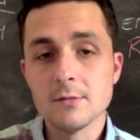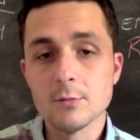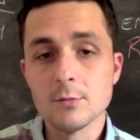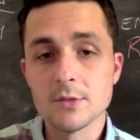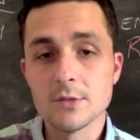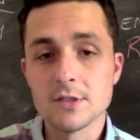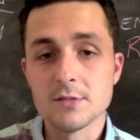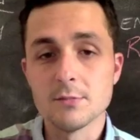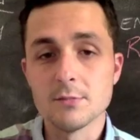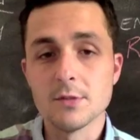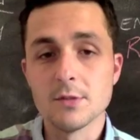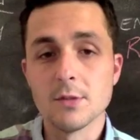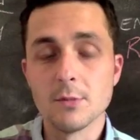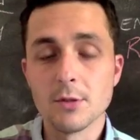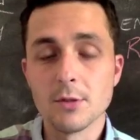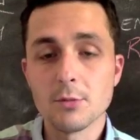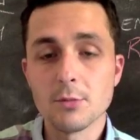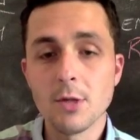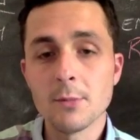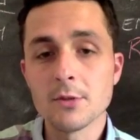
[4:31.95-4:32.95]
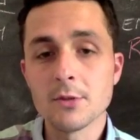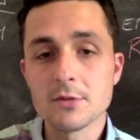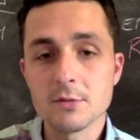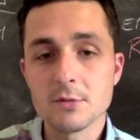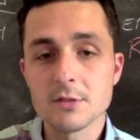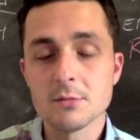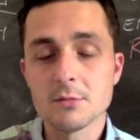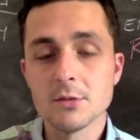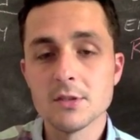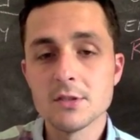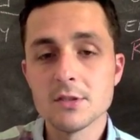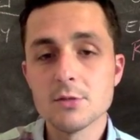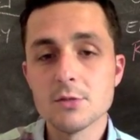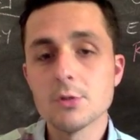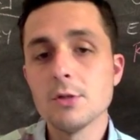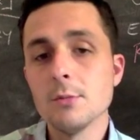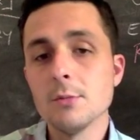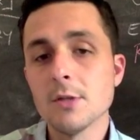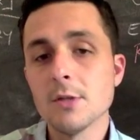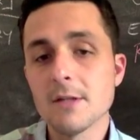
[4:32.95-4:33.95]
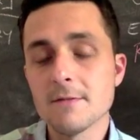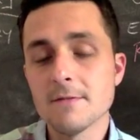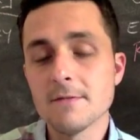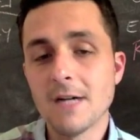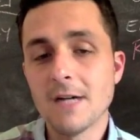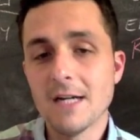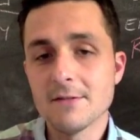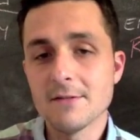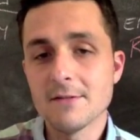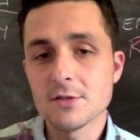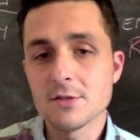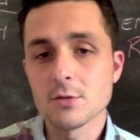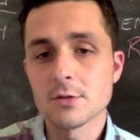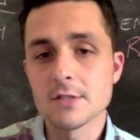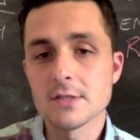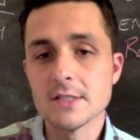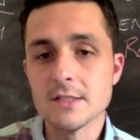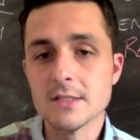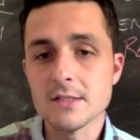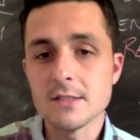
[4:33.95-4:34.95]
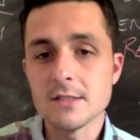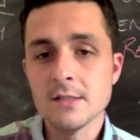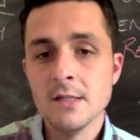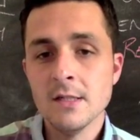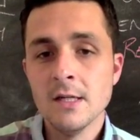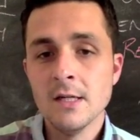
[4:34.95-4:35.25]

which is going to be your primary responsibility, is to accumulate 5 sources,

Problem details
Skipping the images, write out the whole listing exactly.

Result for this exercise
[4:31.95-4:32.95]
[4:32.95-4:33.95]
[4:33.95-4:34.95]
[4:34.95-4:35.25]

which is going to be your primary responsibility, is to accumulate 5 sources,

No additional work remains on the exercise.